• **Exercise description**:
Apart from the pictures, write out the records that follow exactly.

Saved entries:
-----

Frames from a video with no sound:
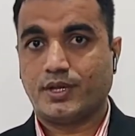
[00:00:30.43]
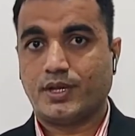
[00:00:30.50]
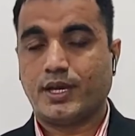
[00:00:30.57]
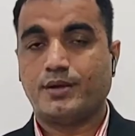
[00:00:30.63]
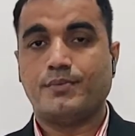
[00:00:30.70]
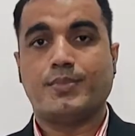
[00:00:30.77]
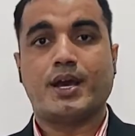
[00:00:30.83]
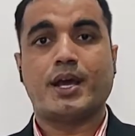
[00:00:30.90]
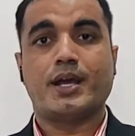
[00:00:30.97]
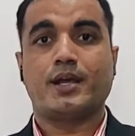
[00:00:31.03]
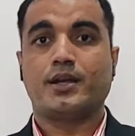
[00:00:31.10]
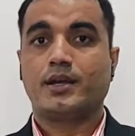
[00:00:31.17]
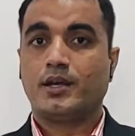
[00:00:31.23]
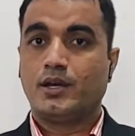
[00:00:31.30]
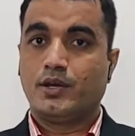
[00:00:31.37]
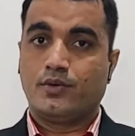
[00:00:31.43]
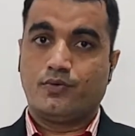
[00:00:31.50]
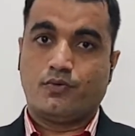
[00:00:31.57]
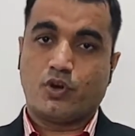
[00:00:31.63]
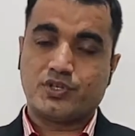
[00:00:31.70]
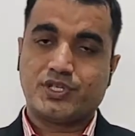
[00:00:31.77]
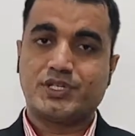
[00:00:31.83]
And by
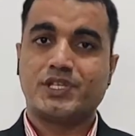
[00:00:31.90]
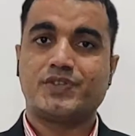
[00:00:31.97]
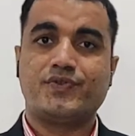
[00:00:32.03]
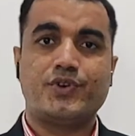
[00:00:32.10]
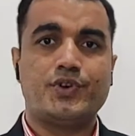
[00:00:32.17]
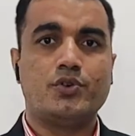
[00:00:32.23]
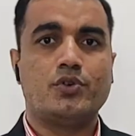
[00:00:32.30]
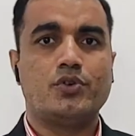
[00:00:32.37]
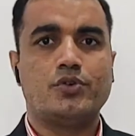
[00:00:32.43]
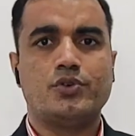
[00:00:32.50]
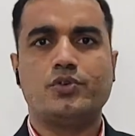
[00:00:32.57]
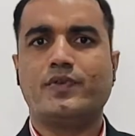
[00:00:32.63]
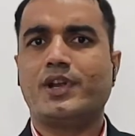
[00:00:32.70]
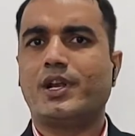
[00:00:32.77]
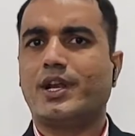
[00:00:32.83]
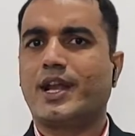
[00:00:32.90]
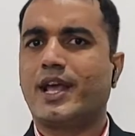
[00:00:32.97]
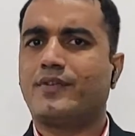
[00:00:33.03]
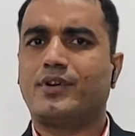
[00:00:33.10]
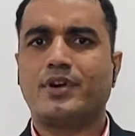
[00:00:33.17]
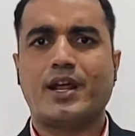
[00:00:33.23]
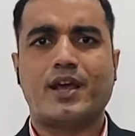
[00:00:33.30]
watching this video, you will
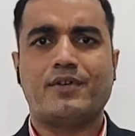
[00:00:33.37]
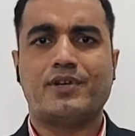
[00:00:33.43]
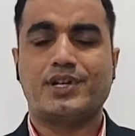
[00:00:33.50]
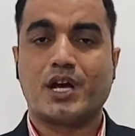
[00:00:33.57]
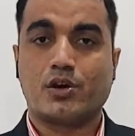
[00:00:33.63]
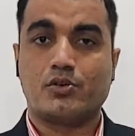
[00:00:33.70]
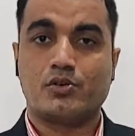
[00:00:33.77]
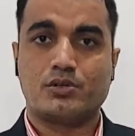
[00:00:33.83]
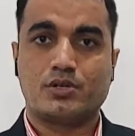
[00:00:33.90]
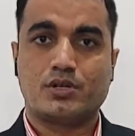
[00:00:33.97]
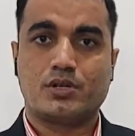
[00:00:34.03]
never have a doubt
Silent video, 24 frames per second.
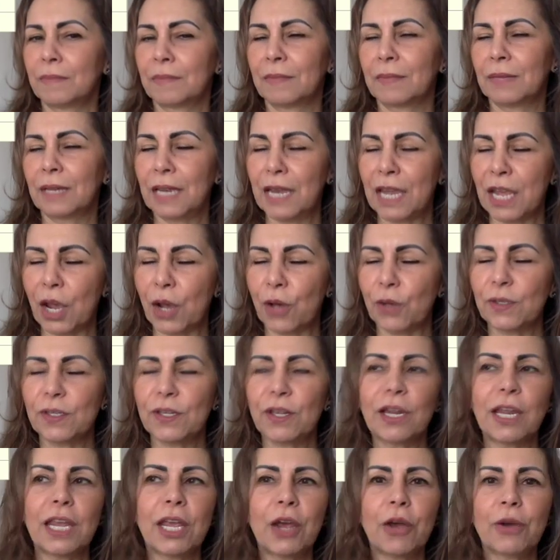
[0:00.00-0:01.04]
Leo. So
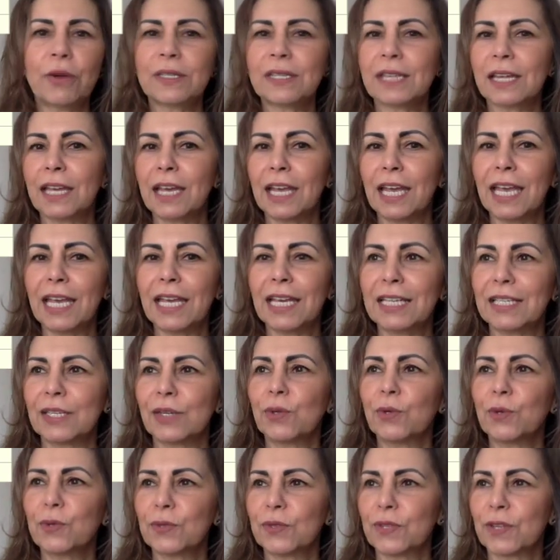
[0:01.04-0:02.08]
Leo is
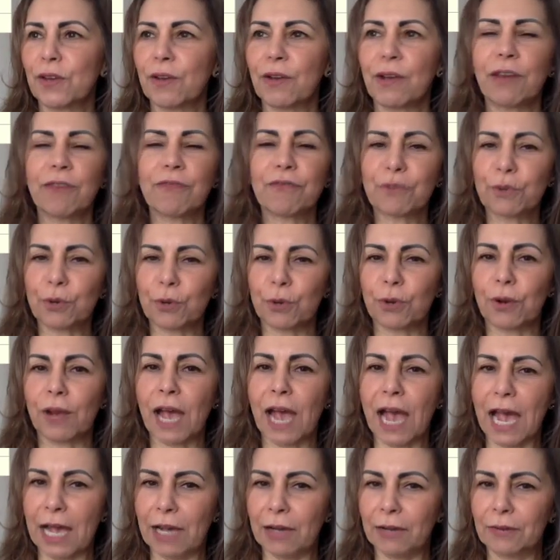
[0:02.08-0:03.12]
also a royal
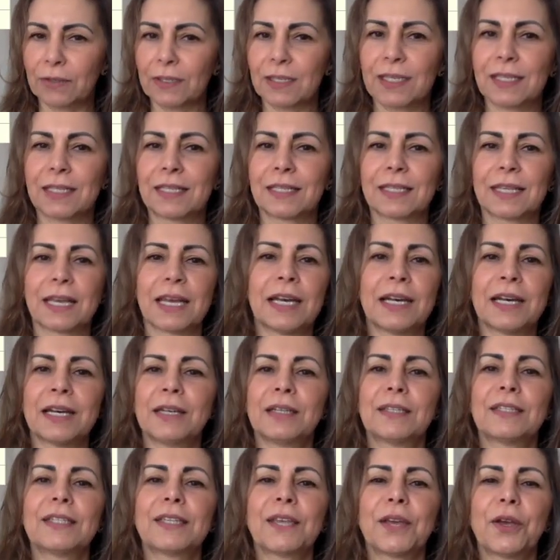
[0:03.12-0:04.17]
house.
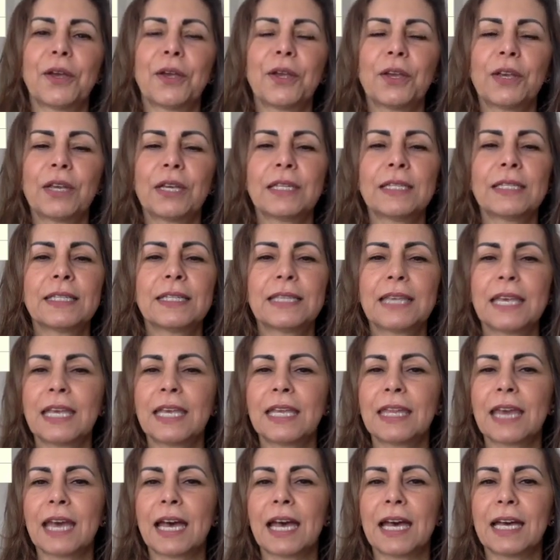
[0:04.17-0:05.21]
So you can see
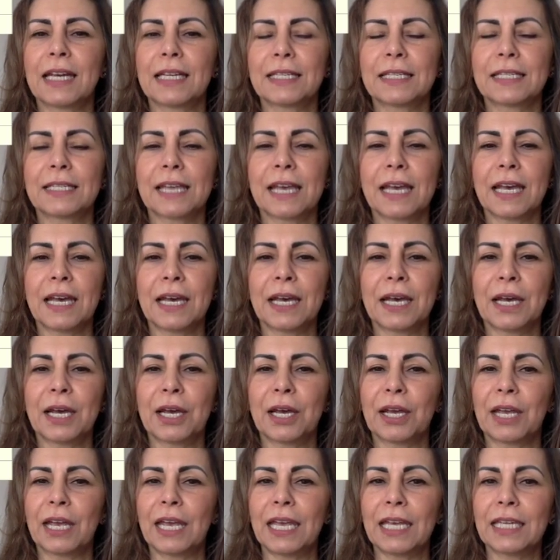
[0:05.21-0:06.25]
that
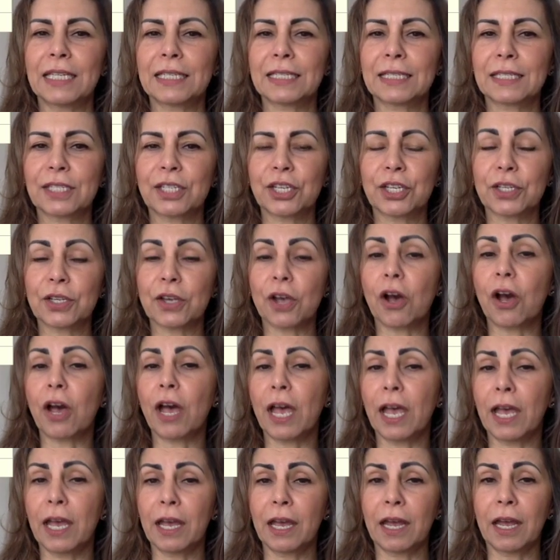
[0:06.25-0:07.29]
she's got
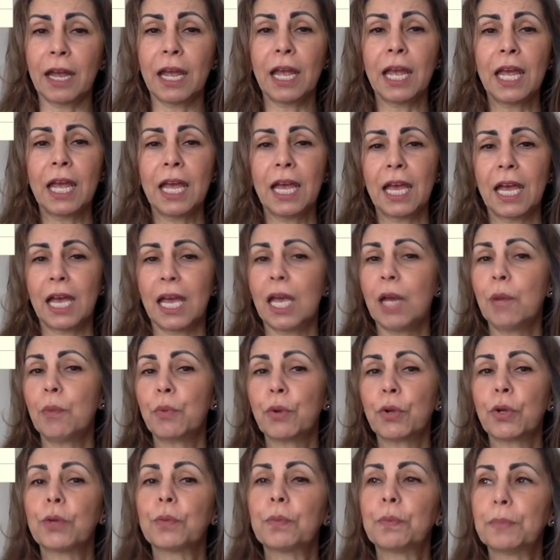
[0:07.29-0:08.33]
her
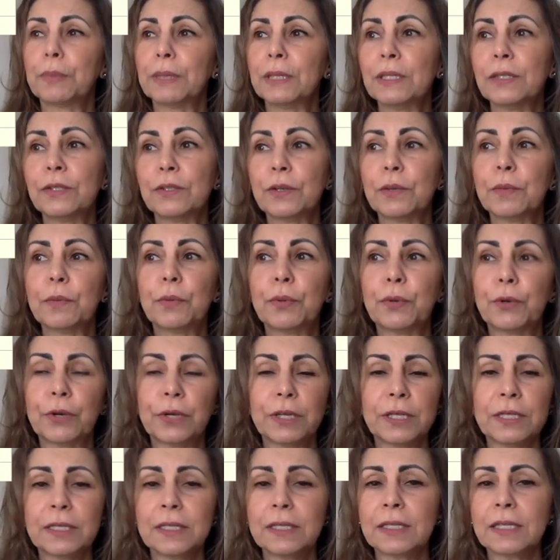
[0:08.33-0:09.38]
Brigubindu
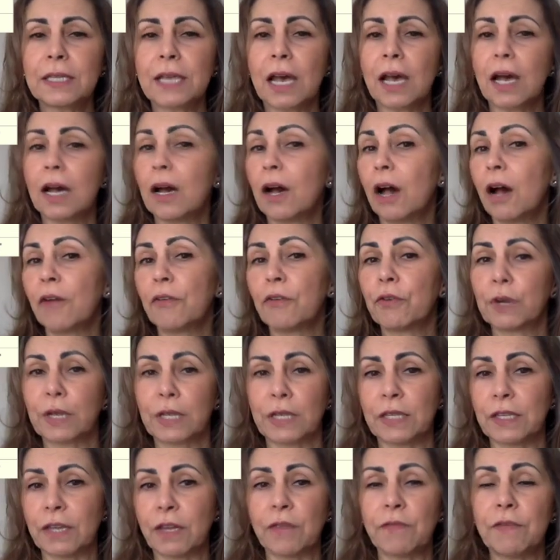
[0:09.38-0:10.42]
point. I've already
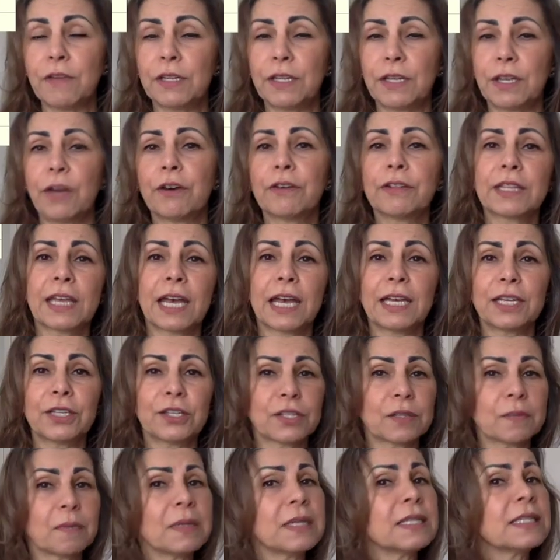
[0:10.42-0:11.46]
done a video on that. It
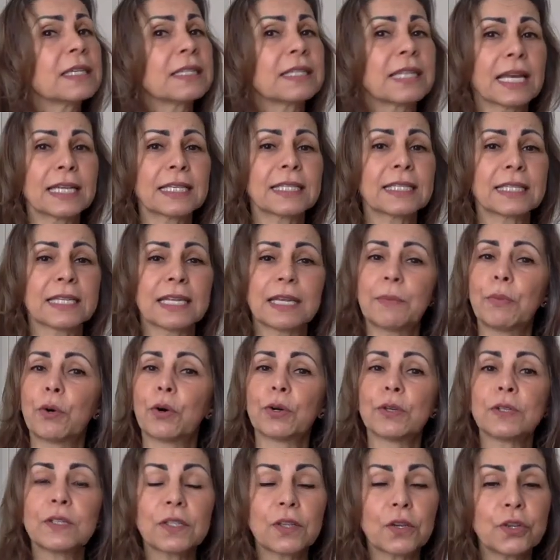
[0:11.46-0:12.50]
just means a destiny
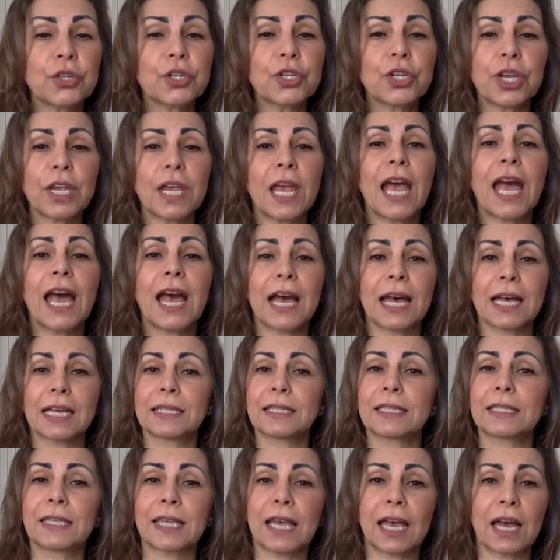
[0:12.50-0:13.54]
point. So she
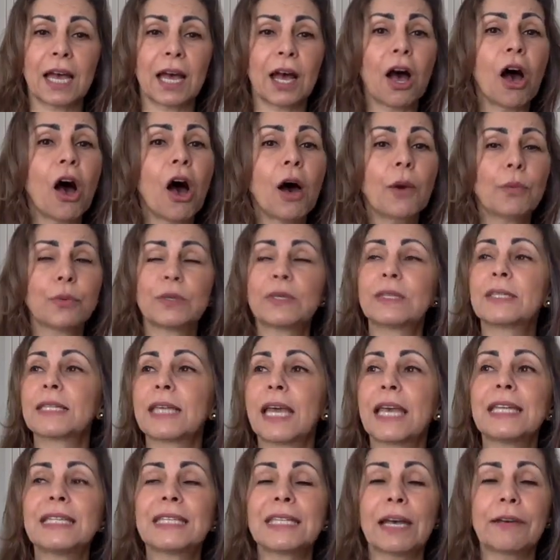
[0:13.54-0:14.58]
has, I would
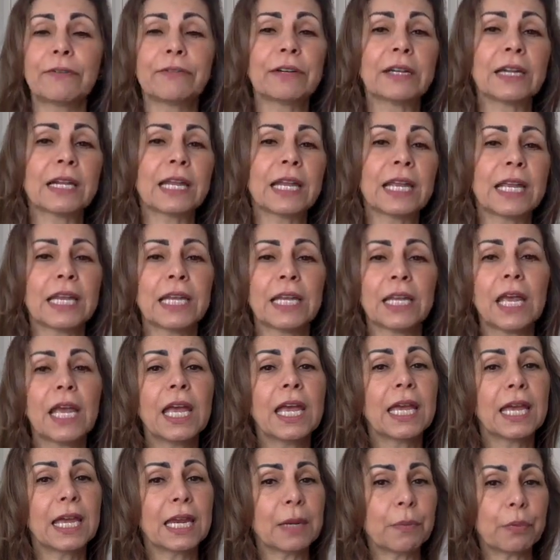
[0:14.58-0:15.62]
say, definitely
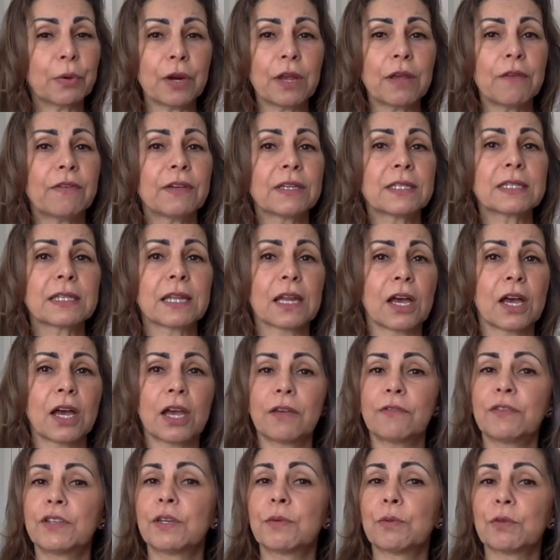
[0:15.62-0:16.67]
in a previous
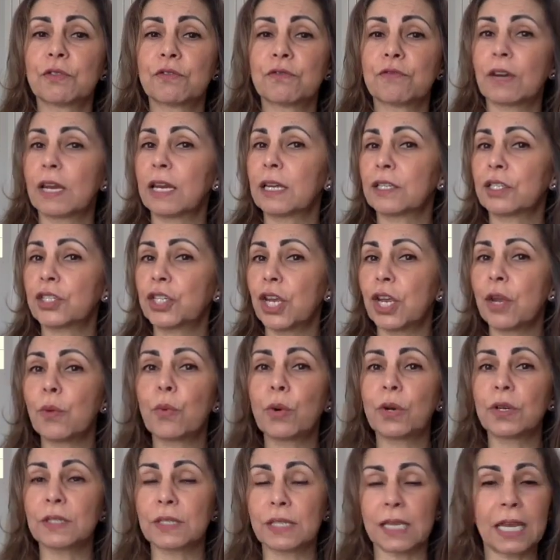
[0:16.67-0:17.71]
life she
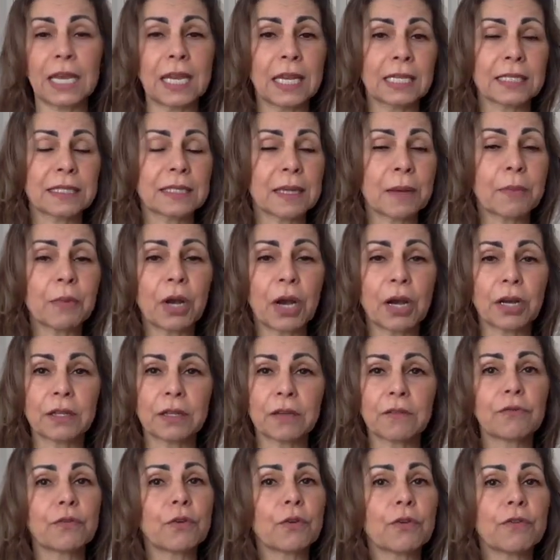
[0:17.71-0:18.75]
was in some kind
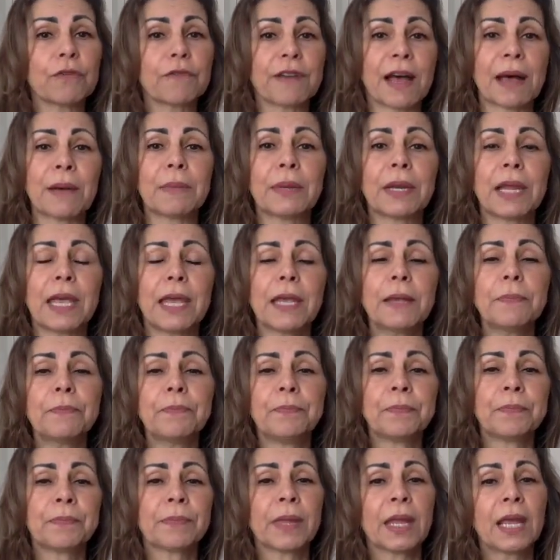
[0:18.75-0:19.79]
of royal family,
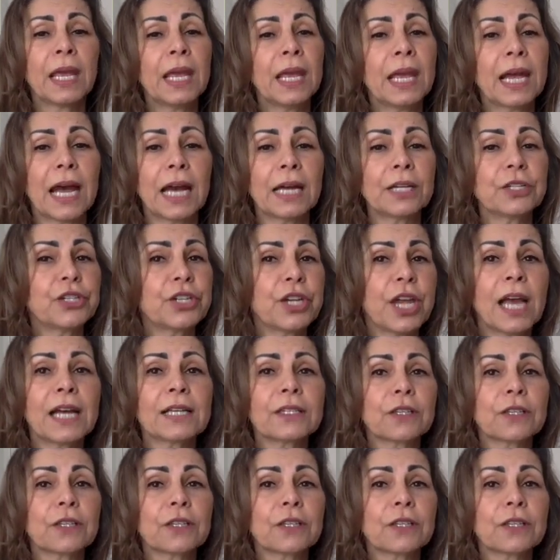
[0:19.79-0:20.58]
and she has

-----

• **Response to the task**:
Frames from a video with no sound:
[00:00:30.43]
[00:00:30.50]
[00:00:30.57]
[00:00:30.63]
[00:00:30.70]
[00:00:30.77]
[00:00:30.83]
[00:00:30.90]
[00:00:30.97]
[00:00:31.03]
[00:00:31.10]
[00:00:31.17]
[00:00:31.23]
[00:00:31.30]
[00:00:31.37]
[00:00:31.43]
[00:00:31.50]
[00:00:31.57]
[00:00:31.63]
[00:00:31.70]
[00:00:31.77]
[00:00:31.83]
And by
[00:00:31.90]
[00:00:31.97]
[00:00:32.03]
[00:00:32.10]
[00:00:32.17]
[00:00:32.23]
[00:00:32.30]
[00:00:32.37]
[00:00:32.43]
[00:00:32.50]
[00:00:32.57]
[00:00:32.63]
[00:00:32.70]
[00:00:32.77]
[00:00:32.83]
[00:00:32.90]
[00:00:32.97]
[00:00:33.03]
[00:00:33.10]
[00:00:33.17]
[00:00:33.23]
[00:00:33.30]
watching this video, you will
[00:00:33.37]
[00:00:33.43]
[00:00:33.50]
[00:00:33.57]
[00:00:33.63]
[00:00:33.70]
[00:00:33.77]
[00:00:33.83]
[00:00:33.90]
[00:00:33.97]
[00:00:34.03]
never have a doubt
Silent video, 24 frames per second.
[0:00.00-0:01.04]
Leo. So
[0:01.04-0:02.08]
Leo is
[0:02.08-0:03.12]
also a royal
[0:03.12-0:04.17]
house.
[0:04.17-0:05.21]
So you can see
[0:05.21-0:06.25]
that
[0:06.25-0:07.29]
she's got
[0:07.29-0:08.33]
her
[0:08.33-0:09.38]
Brigubindu
[0:09.38-0:10.42]
point. I've already
[0:10.42-0:11.46]
done a video on that. It
[0:11.46-0:12.50]
just means a destiny
[0:12.50-0:13.54]
point. So she
[0:13.54-0:14.58]
has, I would
[0:14.58-0:15.62]
say, definitely
[0:15.62-0:16.67]
in a previous
[0:16.67-0:17.71]
life she
[0:17.71-0:18.75]
was in some kind
[0:18.75-0:19.79]
of royal family,
[0:19.79-0:20.58]
and she has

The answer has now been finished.